### The task
Through to the final line, write out the records below exactly, omitting any images they contain.

(Stored items)
╭──

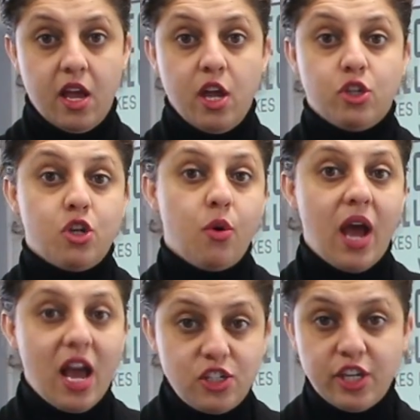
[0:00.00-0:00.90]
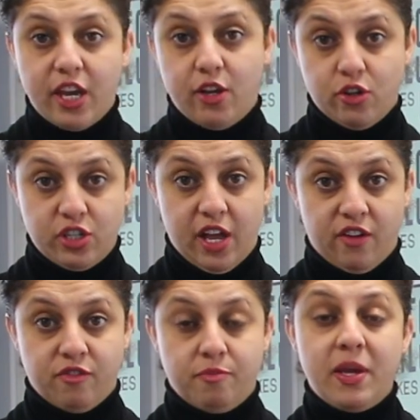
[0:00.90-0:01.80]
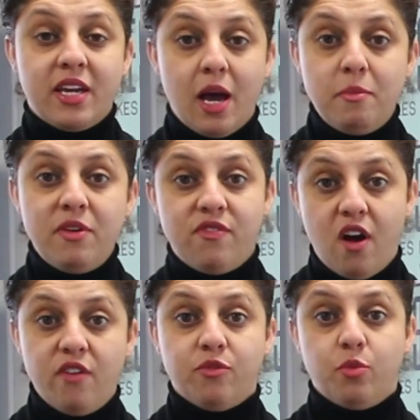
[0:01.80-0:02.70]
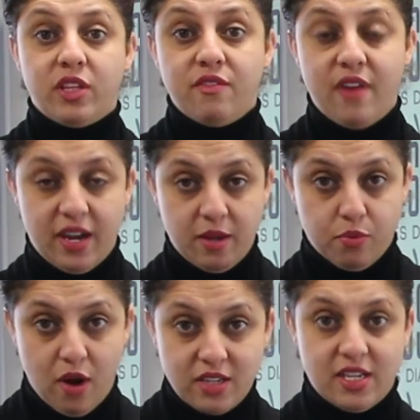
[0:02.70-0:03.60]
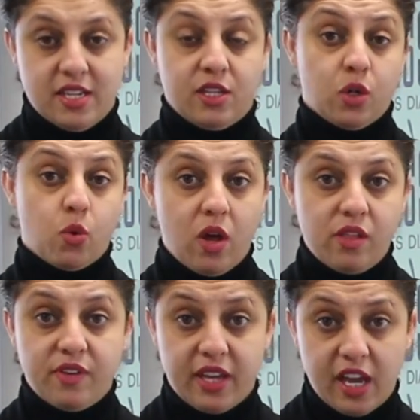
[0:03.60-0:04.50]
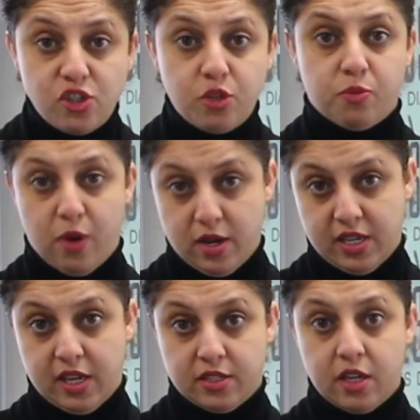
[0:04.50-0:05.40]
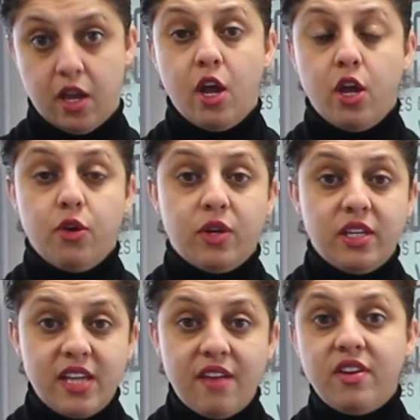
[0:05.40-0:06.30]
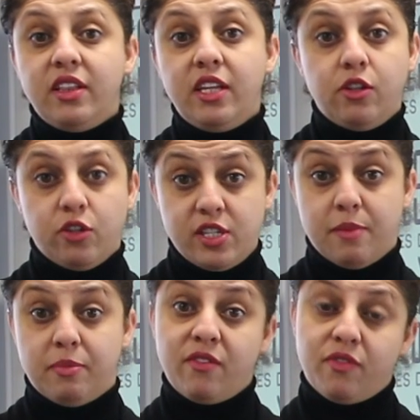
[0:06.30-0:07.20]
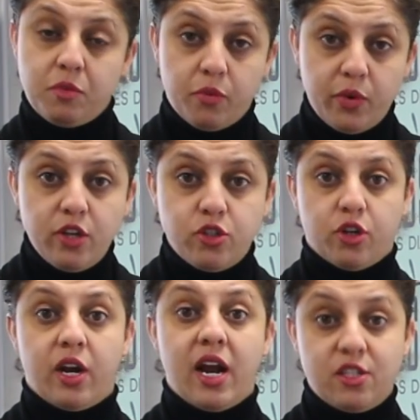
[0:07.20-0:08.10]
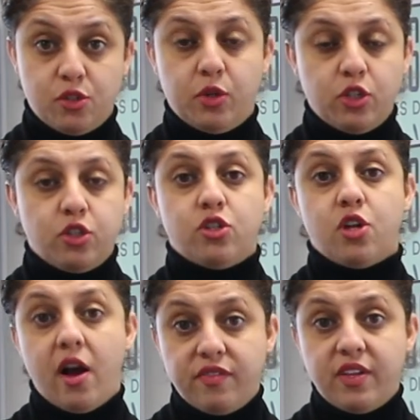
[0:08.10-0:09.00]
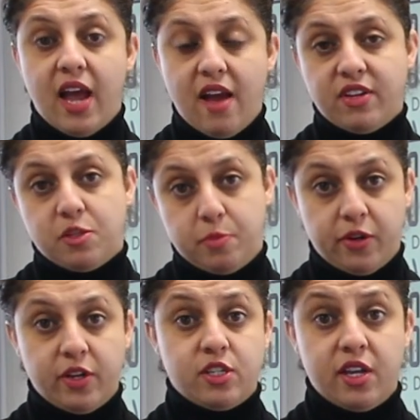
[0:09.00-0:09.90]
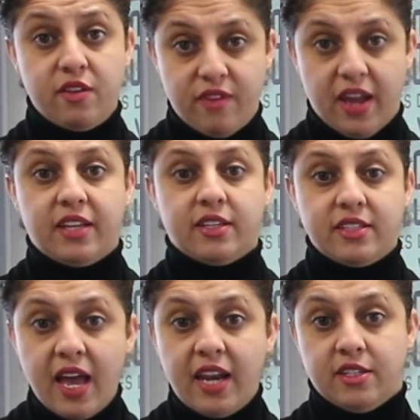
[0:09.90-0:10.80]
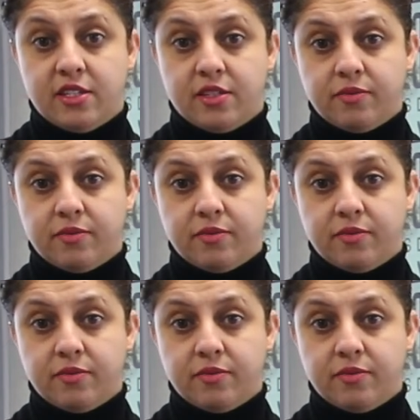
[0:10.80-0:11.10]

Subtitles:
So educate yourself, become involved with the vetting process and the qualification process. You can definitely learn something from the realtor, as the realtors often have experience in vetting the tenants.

╰──

### The answer
[0:00.00-0:00.90]
[0:00.90-0:01.80]
[0:01.80-0:02.70]
[0:02.70-0:03.60]
[0:03.60-0:04.50]
[0:04.50-0:05.40]
[0:05.40-0:06.30]
[0:06.30-0:07.20]
[0:07.20-0:08.10]
[0:08.10-0:09.00]
[0:09.00-0:09.90]
[0:09.90-0:10.80]
[0:10.80-0:11.10]

Subtitles:
So educate yourself, become involved with the vetting process and the qualification process. You can definitely learn something from the realtor, as the realtors often have experience in vetting the tenants.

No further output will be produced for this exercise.